David Duchovny: My artistic roots are in writing. I’m more of a writer who’s been acting than an actor who’s now writing (in my own mind, anyway).
But the music is a total surprise. Especially because I didn’t sing or play an instrument. But I love music, and I just decided one day four or five years ago that I was going to teach myself to play guitar because I wanted to amuse myself and play with my kids.
Then it progressed to playing decently enough to wonder about chord progressions. You know, the rock ‘n’ roll that I like, ’70s rock, ’60s rock, it’s not prog rock. I’m not writing any prog rock jazz fusion. I’m writing pretty straight ahead rock ‘n’ roll. It’s really all about the melody and the lyrics because the chord progressions are all pretty standard.
What was the impetus to make your own music?
I remember very clearly, it must have been around this time of year because I remember walking and it was hot, and I was just thinking, “Well, why can’t I write a song? It seems like everybody should be able to write a song.”
I just threw some chords together, and I went for a walk and tried to hear a melody. It was surprising to me that I could hear a melody because I’m not really a singer. At least, I wasn’t then.
I’ve worked hard on my voice, and I’ve worked with a guy named Don Lawrence to uncover whatever it is I have. I’m not going to go on Broadway and belt anything out, but I do what I do, and he’s been able to find that.
I just remember strolling around and coming up with that melody for “The Things,” which is the first song I wrote for the album. It was just like da da da da [singing]. It was just very simple. Then I tried to find some lyrics.
Half an hour later, there was a song. I was like, “Okay. Well, you know, I wrote a song. At least I wrote one song in my life.”
Tell me about writing your lyrics.
With “The Things” I wanted to write this song that was very unspecific. I was never going to say really anything in it, but I was going to say a lot. It’s just me repeating ‘the things,’ which is about as vague as you can be.
I didn’t want it to be autobiographical. I don’t want air my dirty laundry. That’s not interesting to me. What’s interesting to me is the process of your personal life, not to just kind of put it on reality TV or whatever.

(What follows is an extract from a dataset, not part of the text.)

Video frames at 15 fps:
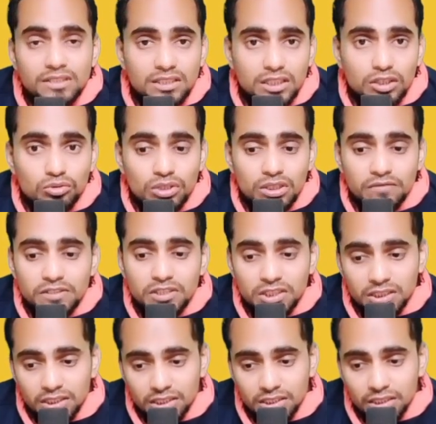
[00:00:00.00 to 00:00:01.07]
zero
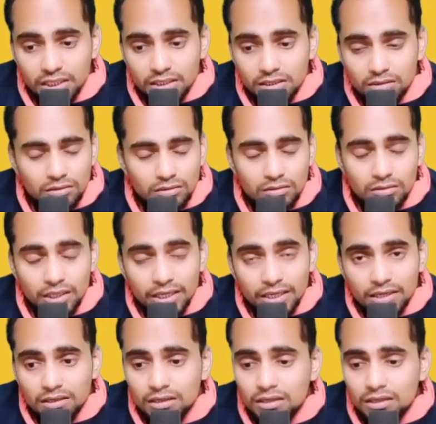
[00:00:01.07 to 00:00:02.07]
division index error,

So to me, it made sense. It was this real dodgy kind of way to go about writing a lyric. It’s very vague and maybe evocative.
“Stars” happened because forever I’ve been hearing that we see light from stars that are so far away that the stars are dead. But we’re still seeing the light because it just takes so long to get here. To me, that made sense for an end-of-love song.
Do you gravitate toward certain themes in your work, or is making music a mode of feeling, a way to work through life with art?
I was always struck by the fact that you would hear these great songs and be taken with these lyrics, then you’d see the lyrics written out on the page and it’d be very underwhelming. I’m not going to read Leonard Cohen’s lyrics over a great poet, but I love to listen to his music and the words together.
There’s something that happens when the words and the music lock together in a way that makes them both soar.
To me, that’s always the magic. If there is any magic in what I do, it’s just to hear how the music and the words make each other better than they are alone.
You’re on tour now, coming to this boutique hotel on a rural estate in Virginia. What’s it like playing in these kinds of venues?
I like it because it’s only going to happen that one time. It’s not about singing the songs perfectly, which is good because I don’t have that kind of voice. It’s about making an evening with the people that chose to show up and making a connection.
I love that part. It’s like doing a play as opposed to doing a movie or a television show. It’s just happening in that moment. I like it especially in this world where everything’s documented. As much as people take pictures and movies, that doesn’t make it last forever. It really is just that one moment.